> **What is needed**
Write each entry out again, exactly as it is written.

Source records
★ ★ ★ ★ ★
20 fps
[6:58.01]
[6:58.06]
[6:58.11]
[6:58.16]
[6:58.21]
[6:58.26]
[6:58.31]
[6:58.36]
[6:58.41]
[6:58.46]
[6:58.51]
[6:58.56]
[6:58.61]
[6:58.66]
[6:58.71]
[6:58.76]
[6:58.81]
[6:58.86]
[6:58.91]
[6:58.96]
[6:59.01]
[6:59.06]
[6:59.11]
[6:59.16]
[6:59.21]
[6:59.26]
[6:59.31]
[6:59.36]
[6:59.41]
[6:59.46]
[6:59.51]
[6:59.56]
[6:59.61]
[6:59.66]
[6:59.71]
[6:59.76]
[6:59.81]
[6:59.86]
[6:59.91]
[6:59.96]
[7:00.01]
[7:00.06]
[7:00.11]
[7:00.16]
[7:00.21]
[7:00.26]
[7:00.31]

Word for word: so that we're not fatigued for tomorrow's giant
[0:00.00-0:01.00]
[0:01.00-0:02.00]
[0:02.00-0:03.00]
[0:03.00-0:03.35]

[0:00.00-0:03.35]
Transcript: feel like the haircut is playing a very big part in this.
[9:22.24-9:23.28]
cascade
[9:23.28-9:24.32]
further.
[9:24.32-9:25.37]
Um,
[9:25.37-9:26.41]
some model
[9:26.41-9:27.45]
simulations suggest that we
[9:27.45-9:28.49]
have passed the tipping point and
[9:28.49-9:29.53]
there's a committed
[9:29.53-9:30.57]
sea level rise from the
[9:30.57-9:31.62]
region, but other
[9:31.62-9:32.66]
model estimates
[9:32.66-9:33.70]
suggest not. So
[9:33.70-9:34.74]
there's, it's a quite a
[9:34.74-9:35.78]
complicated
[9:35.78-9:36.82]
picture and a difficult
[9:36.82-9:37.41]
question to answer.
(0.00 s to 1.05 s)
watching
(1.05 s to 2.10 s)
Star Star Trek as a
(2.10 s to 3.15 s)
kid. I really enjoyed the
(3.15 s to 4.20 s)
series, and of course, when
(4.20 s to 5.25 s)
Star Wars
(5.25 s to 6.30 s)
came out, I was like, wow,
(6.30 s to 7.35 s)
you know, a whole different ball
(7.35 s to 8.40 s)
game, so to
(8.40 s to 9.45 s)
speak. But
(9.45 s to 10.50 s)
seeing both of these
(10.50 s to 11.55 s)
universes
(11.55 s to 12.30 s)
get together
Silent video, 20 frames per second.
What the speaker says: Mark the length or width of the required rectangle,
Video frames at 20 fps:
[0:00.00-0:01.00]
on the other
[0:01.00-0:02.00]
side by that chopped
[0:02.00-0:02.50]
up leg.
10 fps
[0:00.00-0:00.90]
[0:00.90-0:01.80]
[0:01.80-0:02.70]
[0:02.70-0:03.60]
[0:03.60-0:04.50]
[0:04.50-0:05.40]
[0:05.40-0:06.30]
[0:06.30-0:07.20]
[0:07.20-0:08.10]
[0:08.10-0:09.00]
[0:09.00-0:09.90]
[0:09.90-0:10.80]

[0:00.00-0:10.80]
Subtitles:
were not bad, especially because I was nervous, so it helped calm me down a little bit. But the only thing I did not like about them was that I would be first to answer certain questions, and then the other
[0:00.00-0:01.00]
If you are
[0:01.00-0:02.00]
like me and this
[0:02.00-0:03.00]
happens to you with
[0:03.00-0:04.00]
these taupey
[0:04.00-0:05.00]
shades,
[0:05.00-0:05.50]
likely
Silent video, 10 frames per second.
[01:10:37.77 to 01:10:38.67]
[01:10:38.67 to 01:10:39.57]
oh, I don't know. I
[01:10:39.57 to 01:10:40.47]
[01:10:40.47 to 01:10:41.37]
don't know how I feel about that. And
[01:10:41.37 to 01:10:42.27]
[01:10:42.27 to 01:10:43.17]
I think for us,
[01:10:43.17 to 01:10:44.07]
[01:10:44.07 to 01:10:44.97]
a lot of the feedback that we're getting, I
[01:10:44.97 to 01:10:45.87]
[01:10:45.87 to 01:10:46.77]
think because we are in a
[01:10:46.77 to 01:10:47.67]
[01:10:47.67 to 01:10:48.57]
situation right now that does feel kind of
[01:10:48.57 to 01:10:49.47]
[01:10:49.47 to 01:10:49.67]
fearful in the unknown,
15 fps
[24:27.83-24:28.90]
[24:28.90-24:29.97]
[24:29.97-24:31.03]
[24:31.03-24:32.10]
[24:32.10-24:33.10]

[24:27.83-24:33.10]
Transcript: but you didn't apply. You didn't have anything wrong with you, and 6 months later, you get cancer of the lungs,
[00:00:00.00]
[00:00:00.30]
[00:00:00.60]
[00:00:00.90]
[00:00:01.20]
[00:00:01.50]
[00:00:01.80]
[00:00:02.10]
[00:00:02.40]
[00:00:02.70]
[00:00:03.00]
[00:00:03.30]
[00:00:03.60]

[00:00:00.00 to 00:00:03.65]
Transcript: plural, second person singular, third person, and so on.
★ ★ ★ ★ ★
> **Response for this exercise**
20 fps
[6:58.01]
[6:58.06]
[6:58.11]
[6:58.16]
[6:58.21]
[6:58.26]
[6:58.31]
[6:58.36]
[6:58.41]
[6:58.46]
[6:58.51]
[6:58.56]
[6:58.61]
[6:58.66]
[6:58.71]
[6:58.76]
[6:58.81]
[6:58.86]
[6:58.91]
[6:58.96]
[6:59.01]
[6:59.06]
[6:59.11]
[6:59.16]
[6:59.21]
[6:59.26]
[6:59.31]
[6:59.36]
[6:59.41]
[6:59.46]
[6:59.51]
[6:59.56]
[6:59.61]
[6:59.66]
[6:59.71]
[6:59.76]
[6:59.81]
[6:59.86]
[6:59.91]
[6:59.96]
[7:00.01]
[7:00.06]
[7:00.11]
[7:00.16]
[7:00.21]
[7:00.26]
[7:00.31]

Word for word: so that we're not fatigued for tomorrow's giant
[0:00.00-0:01.00]
[0:01.00-0:02.00]
[0:02.00-0:03.00]
[0:03.00-0:03.35]

[0:00.00-0:03.35]
Transcript: feel like the haircut is playing a very big part in this.
[9:22.24-9:23.28]
cascade
[9:23.28-9:24.32]
further.
[9:24.32-9:25.37]
Um,
[9:25.37-9:26.41]
some model
[9:26.41-9:27.45]
simulations suggest that we
[9:27.45-9:28.49]
have passed the tipping point and
[9:28.49-9:29.53]
there's a committed
[9:29.53-9:30.57]
sea level rise from the
[9:30.57-9:31.62]
region, but other
[9:31.62-9:32.66]
model estimates
[9:32.66-9:33.70]
suggest not. So
[9:33.70-9:34.74]
there's, it's a quite a
[9:34.74-9:35.78]
complicated
[9:35.78-9:36.82]
picture and a difficult
[9:36.82-9:37.41]
question to answer.
(0.00 s to 1.05 s)
watching
(1.05 s to 2.10 s)
Star Star Trek as a
(2.10 s to 3.15 s)
kid. I really enjoyed the
(3.15 s to 4.20 s)
series, and of course, when
(4.20 s to 5.25 s)
Star Wars
(5.25 s to 6.30 s)
came out, I was like, wow,
(6.30 s to 7.35 s)
you know, a whole different ball
(7.35 s to 8.40 s)
game, so to
(8.40 s to 9.45 s)
speak. But
(9.45 s to 10.50 s)
seeing both of these
(10.50 s to 11.55 s)
universes
(11.55 s to 12.30 s)
get together
Silent video, 20 frames per second.
What the speaker says: Mark the length or width of the required rectangle,
Video frames at 20 fps:
[0:00.00-0:01.00]
on the other
[0:01.00-0:02.00]
side by that chopped
[0:02.00-0:02.50]
up leg.
10 fps
[0:00.00-0:00.90]
[0:00.90-0:01.80]
[0:01.80-0:02.70]
[0:02.70-0:03.60]
[0:03.60-0:04.50]
[0:04.50-0:05.40]
[0:05.40-0:06.30]
[0:06.30-0:07.20]
[0:07.20-0:08.10]
[0:08.10-0:09.00]
[0:09.00-0:09.90]
[0:09.90-0:10.80]

[0:00.00-0:10.80]
Subtitles:
were not bad, especially because I was nervous, so it helped calm me down a little bit. But the only thing I did not like about them was that I would be first to answer certain questions, and then the other
[0:00.00-0:01.00]
If you are
[0:01.00-0:02.00]
like me and this
[0:02.00-0:03.00]
happens to you with
[0:03.00-0:04.00]
these taupey
[0:04.00-0:05.00]
shades,
[0:05.00-0:05.50]
likely
Silent video, 10 frames per second.
[01:10:37.77 to 01:10:38.67]
[01:10:38.67 to 01:10:39.57]
oh, I don't know. I
[01:10:39.57 to 01:10:40.47]
[01:10:40.47 to 01:10:41.37]
don't know how I feel about that. And
[01:10:41.37 to 01:10:42.27]
[01:10:42.27 to 01:10:43.17]
I think for us,
[01:10:43.17 to 01:10:44.07]
[01:10:44.07 to 01:10:44.97]
a lot of the feedback that we're getting, I
[01:10:44.97 to 01:10:45.87]
[01:10:45.87 to 01:10:46.77]
think because we are in a
[01:10:46.77 to 01:10:47.67]
[01:10:47.67 to 01:10:48.57]
situation right now that does feel kind of
[01:10:48.57 to 01:10:49.47]
[01:10:49.47 to 01:10:49.67]
fearful in the unknown,
15 fps
[24:27.83-24:28.90]
[24:28.90-24:29.97]
[24:29.97-24:31.03]
[24:31.03-24:32.10]
[24:32.10-24:33.10]

[24:27.83-24:33.10]
Transcript: but you didn't apply. You didn't have anything wrong with you, and 6 months later, you get cancer of the lungs,
[00:00:00.00]
[00:00:00.30]
[00:00:00.60]
[00:00:00.90]
[00:00:01.20]
[00:00:01.50]
[00:00:01.80]
[00:00:02.10]
[00:00:02.40]
[00:00:02.70]
[00:00:03.00]
[00:00:03.30]
[00:00:03.60]

[00:00:00.00 to 00:00:03.65]
Transcript: plural, second person singular, third person, and so on.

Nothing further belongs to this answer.